Tuesday, September 25, 2012

I, Too, Have a Hemingway Story


I, Too, Have a Hemingway Story

     In 1956, my friend Karen Toothman and I met Ernest Hemingway at the bar of the Stockmen’s Hotel in Elko, Nevada. My friend's father managed the casino-hotel.   Hemingway was on his way to his home in Ketchem, Idaho.

     High school freshmen, Karen and I were doing homework in her basement when the phone rang.  Her mother called down the stairs, “Karen, your father says Ernest Hemingway is at the bar.  If you girls want to meet him, come down right away.”

     Out of breath from running, we paused at the hotel entrance, reminding each other about the great  article we would write for the Sagebrush Saga, our high school newspaper.
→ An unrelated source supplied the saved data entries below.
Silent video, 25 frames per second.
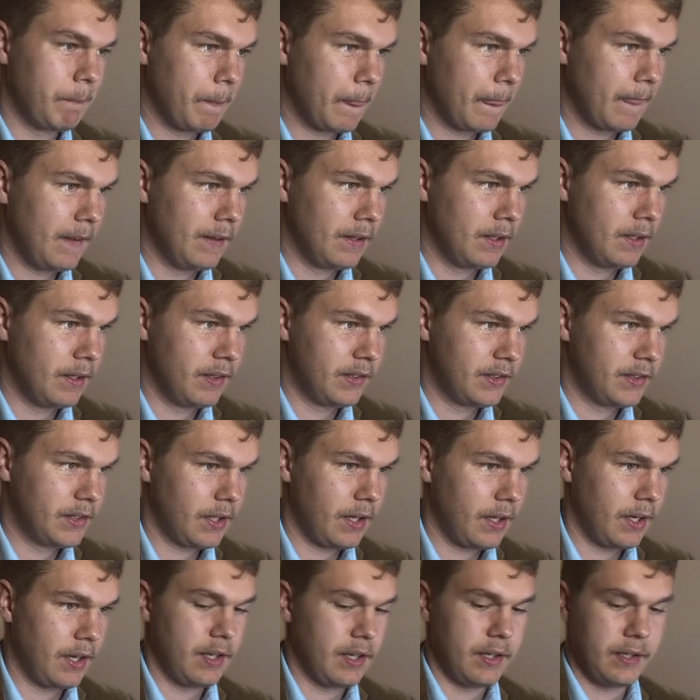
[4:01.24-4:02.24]
is
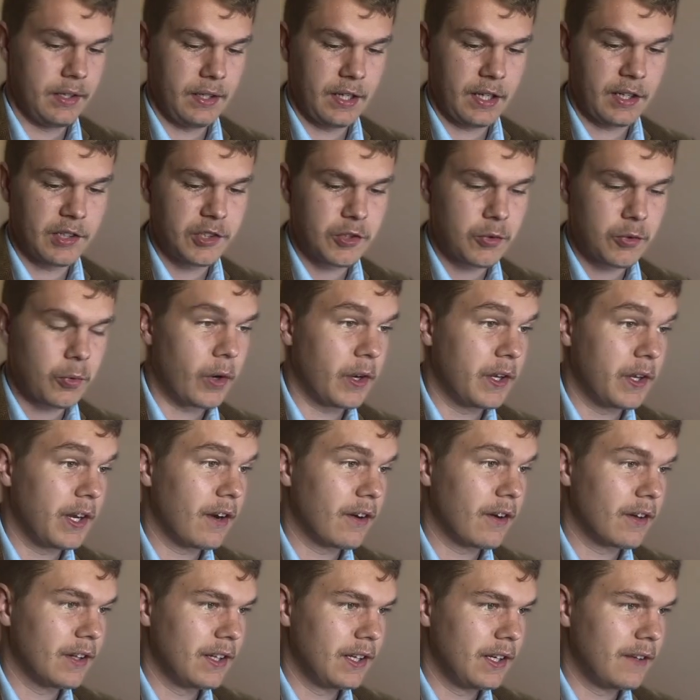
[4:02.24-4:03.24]
a
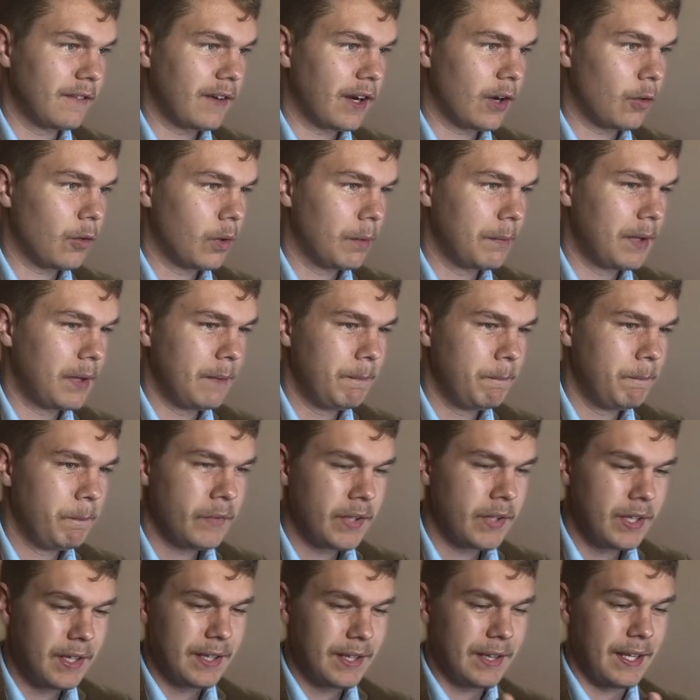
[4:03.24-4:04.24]
extraordinarily devout woman.
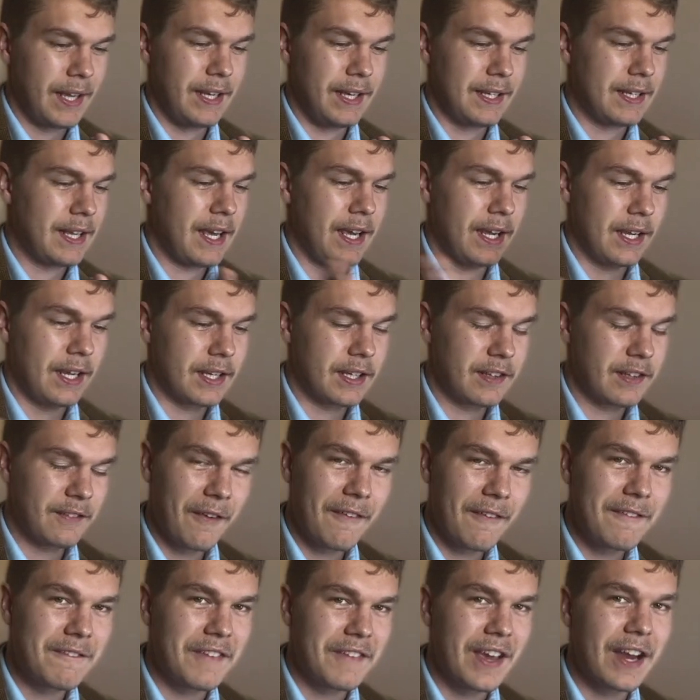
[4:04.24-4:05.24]
They take
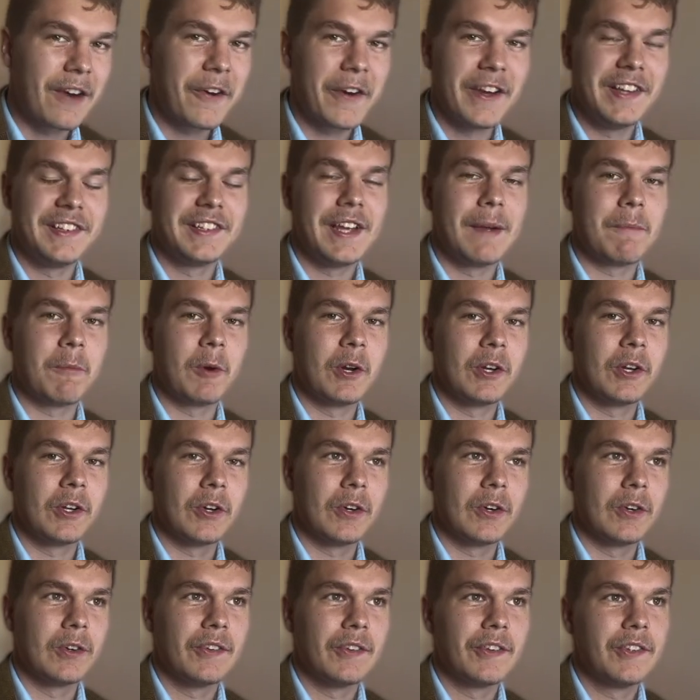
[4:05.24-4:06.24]
very separate
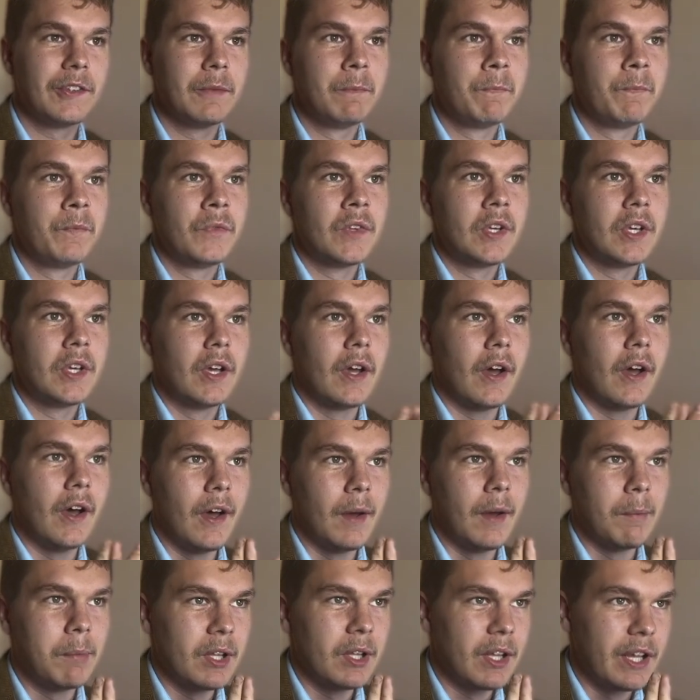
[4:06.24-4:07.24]
turns.
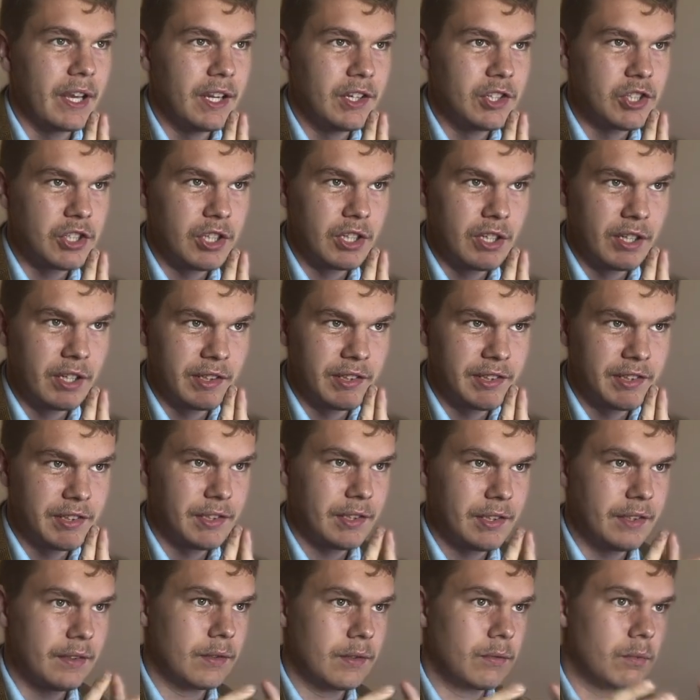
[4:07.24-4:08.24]

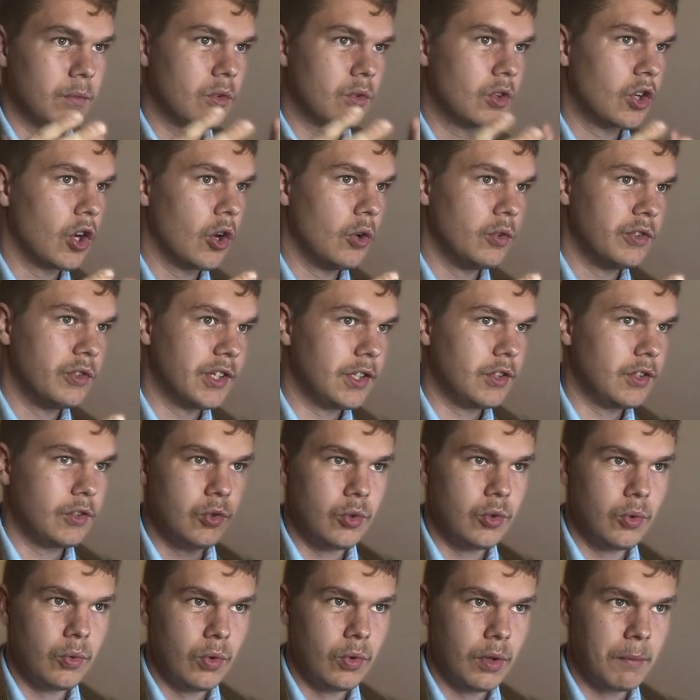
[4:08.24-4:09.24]
Pelagius goes
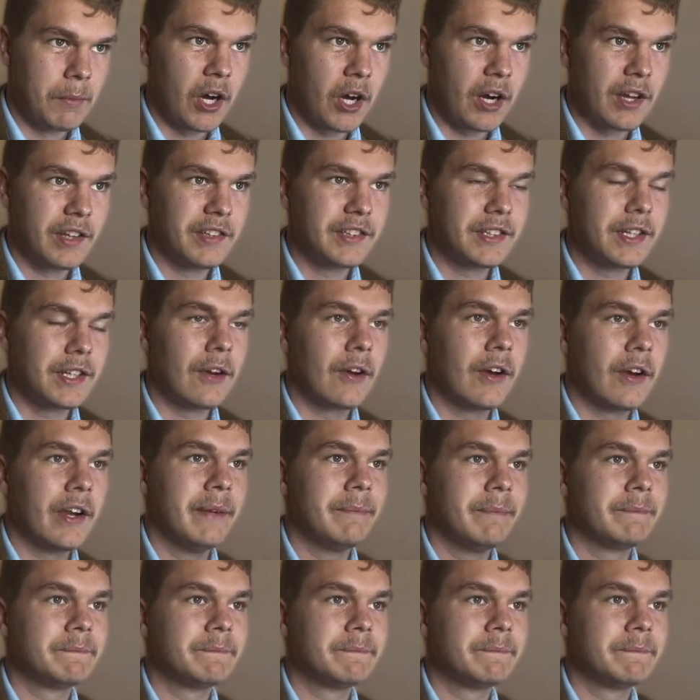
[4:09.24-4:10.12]
into the monastery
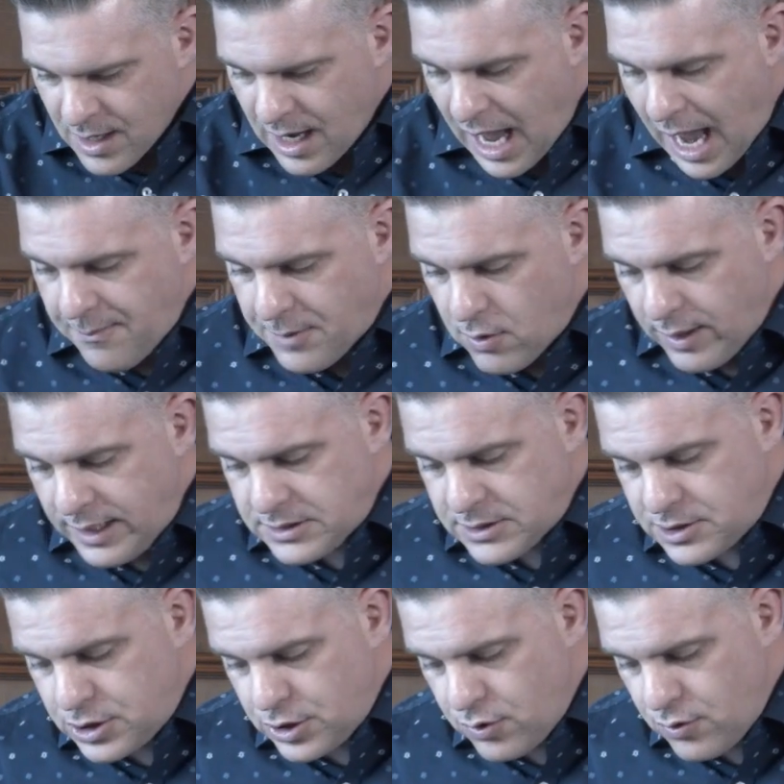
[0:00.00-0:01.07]
I'm going to
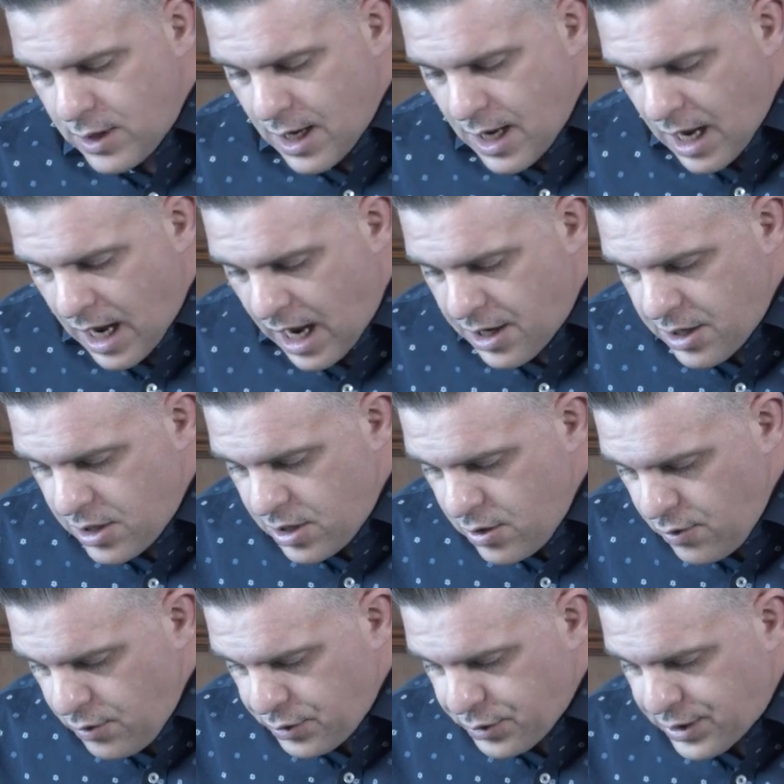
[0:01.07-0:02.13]
do a
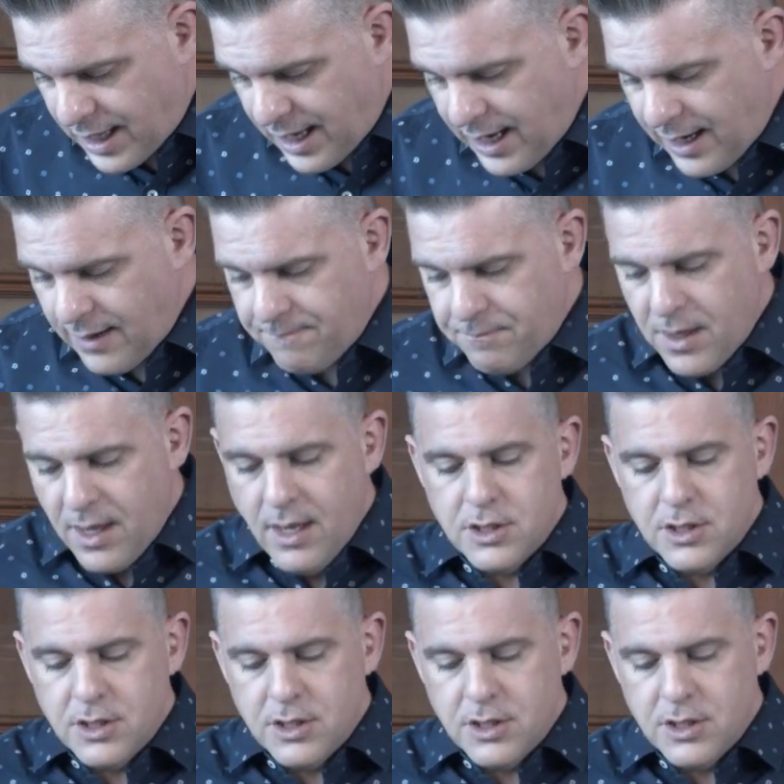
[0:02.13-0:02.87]
new thing.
     I don’t remember what Karen asked him, but I still wince at my question.  I looked  at him and said, “Mr. Hemingway, which do you write first, the story or the title?”

     Hemingway  paused and said, “Well, sometimes write the story first, and sometimes I write the title first.”

     We walked back to Karen’s house and were talking with her mother when Mr. Toothman came home, which was unusual.  It was also unusual when Karen’s reserved, Germanic father put his arm around his beautiful, petite Spanish wife, Esther, and said, ”He said she reminds him of Ava.”

     Forty years later at our class reunion, I saw Karen again.

     Obviously, we  had aged.  I heard that at one point she had a drinking problem, but  was in recovery.  I  had not written the Great American anything.

     As we reminisced, I said, ”Karen, do you remember that your father was told by America’s greatest living author that you looked like one of the ten most beautiful women in the world—Ava Gardner?

     “No” she said.  “I just remember that you asked Ernest  Hemingway some really intelligent question about writing.”